Saya menonton film ini sendirian. Selama 82 menit, perasaan gelisah merayapi perut saya. Setelah menonton filmnya, anehnya saya merasa rentan. Saat saya melangkah keluar, matahari lebih cerah dan hangat dari biasanya. Saya merasa sangat bersyukur dan optimis. Saat aku menatap wajah kematian sambil menyaksikan kesedihan yang mendalam di Bendukamara, aku menjadi lebih siap menghadapi kehadirannya dalam hidupku.

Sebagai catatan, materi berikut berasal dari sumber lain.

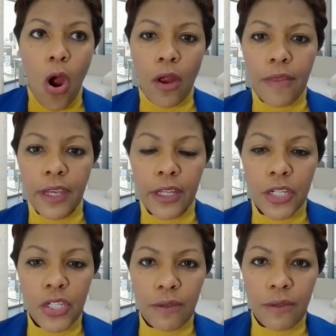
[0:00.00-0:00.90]
are they going
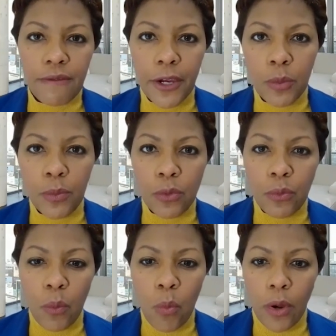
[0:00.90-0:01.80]
to do the
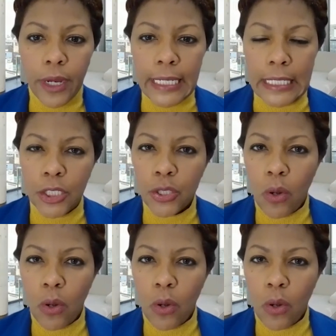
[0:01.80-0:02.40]
variable mortgage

Duka adalah makhluk yang menarik karena menyentuh kita semua. Sepanjang hidup kita, kita semua mengalami kesedihan dan menimbulkan kesedihan ketika kita meninggal. Kesedihan hanyalah gejala mencintai dan dicintai. Untuk benar-benar lepas dari kesedihan, Anda harus menjalani seluruh hidup Anda seperti seorang pertapa di dalam gua, dibenci atau tidak dikenal, tanpa keterikatan pribadi apa pun.
Meskipun ada di mana-mana, kematian adalah topik pemicu kecemasan yang kita hindari. Kami menyembunyikan konsep kematian dari anak-anak kami. Kita tidak mempersiapkan diri menghadapi kematian tak terduga dari orang yang kita kasihi karena pemikiran tersebut membuat kita tidak nyaman. Kita sering tidak tahu bagaimana mendukung seseorang yang sedang berduka karena takut mengatakan atau melakukan hal yang salah.
“Secara budaya, kami tidak mendapat dukungan dalam kesedihan, tetapi secara internal kami tidak memiliki hubungan yang baik dengan diri kami sendiri. Kami bahkan tidak tahu siapa diri kami. Kami tidak tahu apa yang ada di cangkir kami. Kami hanya pergi melalui gerakan sampai sesuatu yang besar terjadi, dan kemudian kita tidak dapat melakukan gerakan tersebut lagi, dan kemudian kita mengalami gejala kesehatan mental,” kata Benducamara. “Hal-hal yang tidak membunuh Anda membuat Anda lebih kuat, tetapi hanya jika Anda secara aktif mengatasi rasa sakit. Kita juga hidup dalam budaya yang tidak ingin merasakan sakit… Tapi untuk tumbuh, Anda harus merasakan sakit, menurut saya . Banyak orang tidak melakukan ini karena kita tidak membicarakan bagaimana cara melakukan prosesnya.